- **ABOUT THIS EXERCISE**
Give back each entry word for word, but drop the images.

BEGIN DATA FOR REVIEW

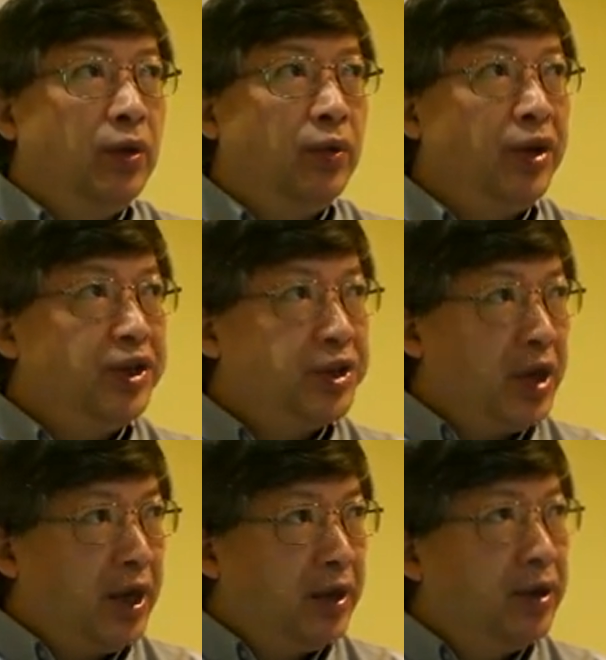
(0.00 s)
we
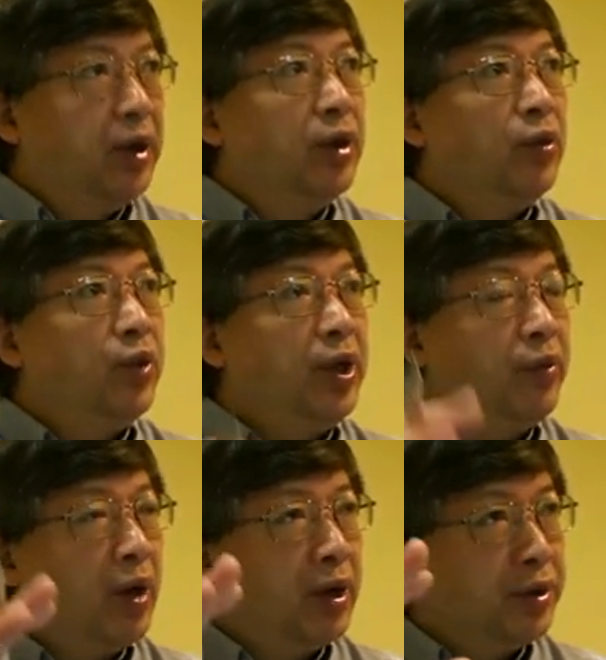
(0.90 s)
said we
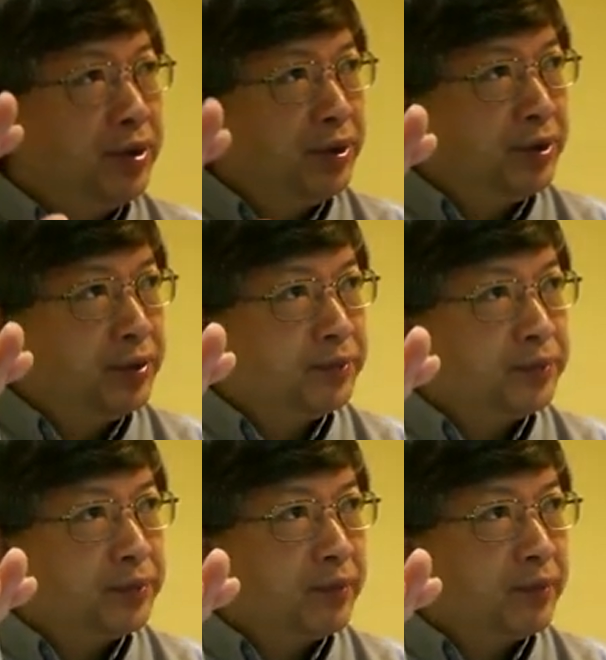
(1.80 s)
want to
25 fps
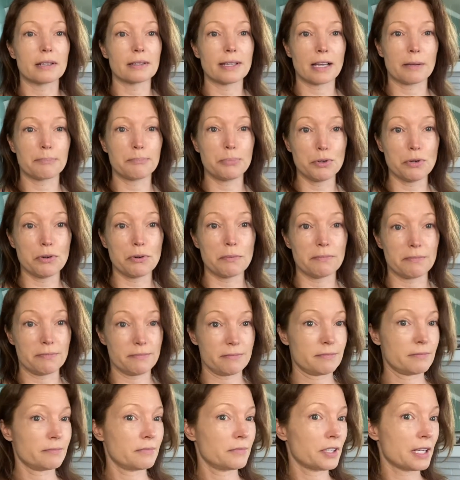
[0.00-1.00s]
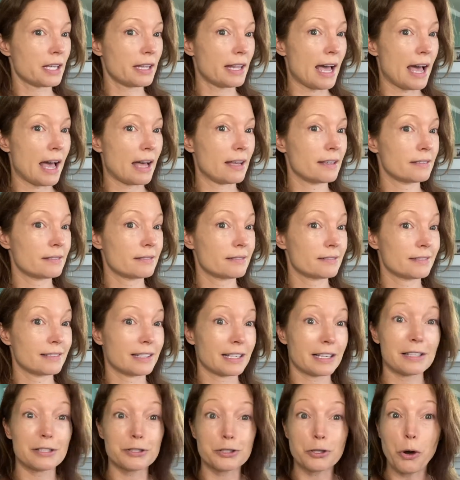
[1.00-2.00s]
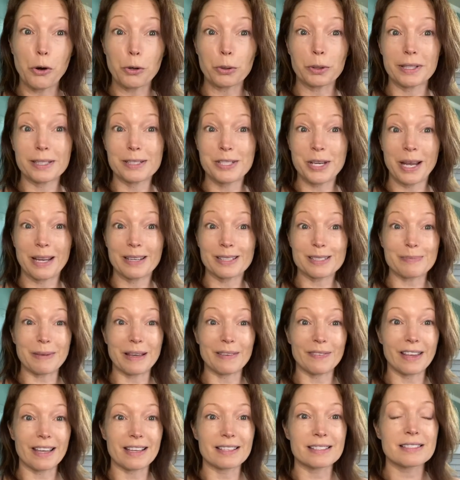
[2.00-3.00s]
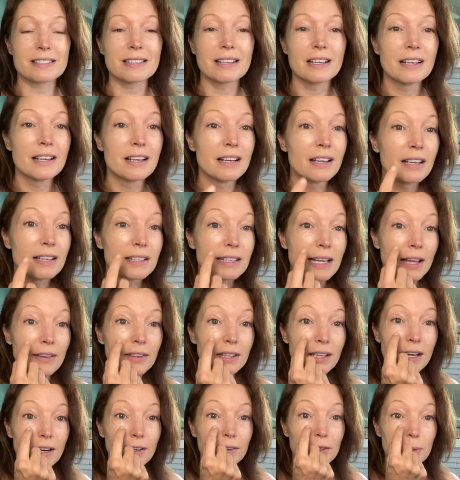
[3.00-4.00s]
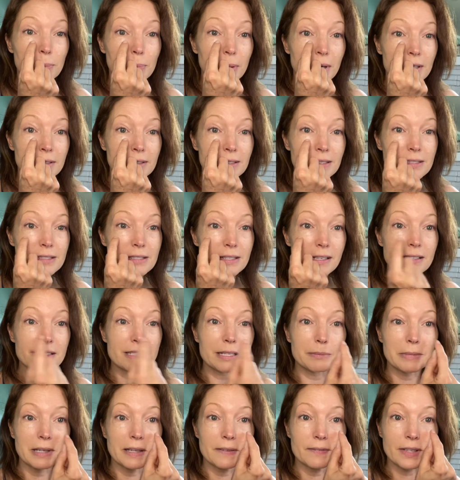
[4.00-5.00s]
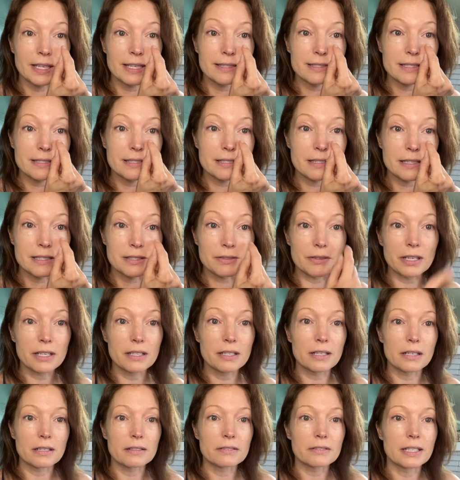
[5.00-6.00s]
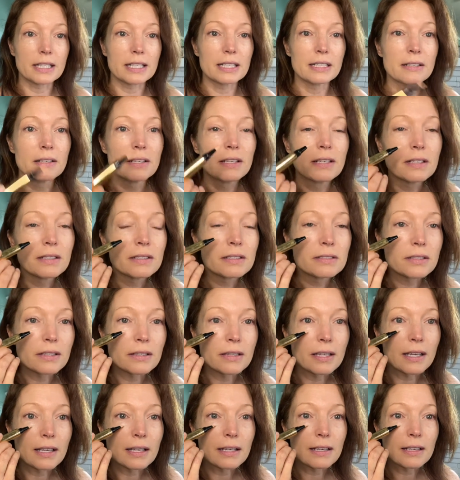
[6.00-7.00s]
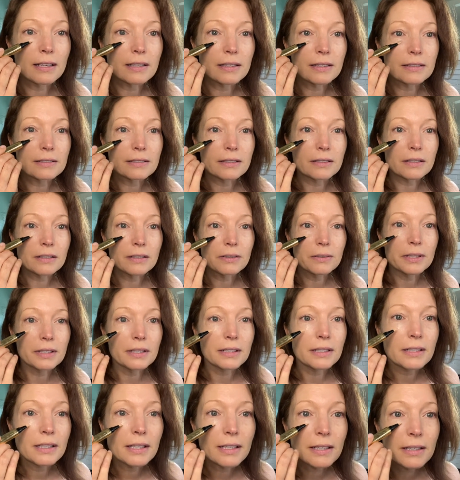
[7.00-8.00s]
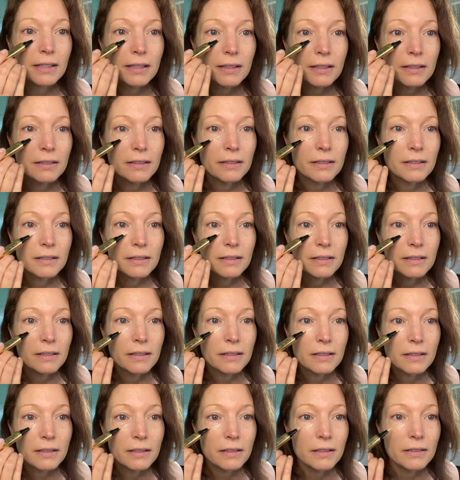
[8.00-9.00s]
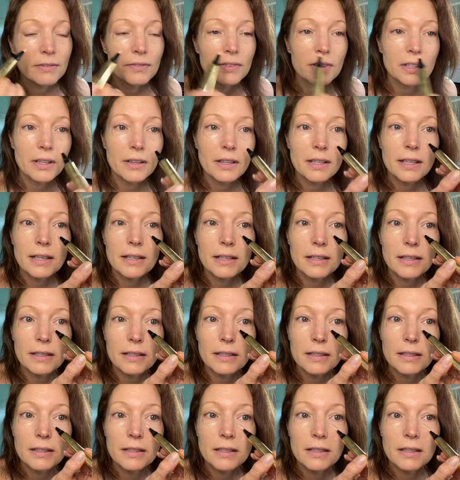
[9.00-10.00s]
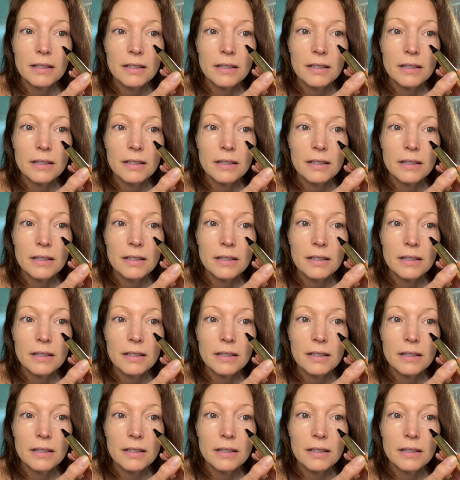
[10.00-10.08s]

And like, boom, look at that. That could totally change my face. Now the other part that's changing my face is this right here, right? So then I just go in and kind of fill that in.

END DATA FOR REVIEW

- **WRITTEN SOLUTION**
(0.00 s)
we
(0.90 s)
said we
(1.80 s)
want to
25 fps
[0.00-1.00s]
[1.00-2.00s]
[2.00-3.00s]
[3.00-4.00s]
[4.00-5.00s]
[5.00-6.00s]
[6.00-7.00s]
[7.00-8.00s]
[8.00-9.00s]
[9.00-10.00s]
[10.00-10.08s]

And like, boom, look at that. That could totally change my face. Now the other part that's changing my face is this right here, right? So then I just go in and kind of fill that in.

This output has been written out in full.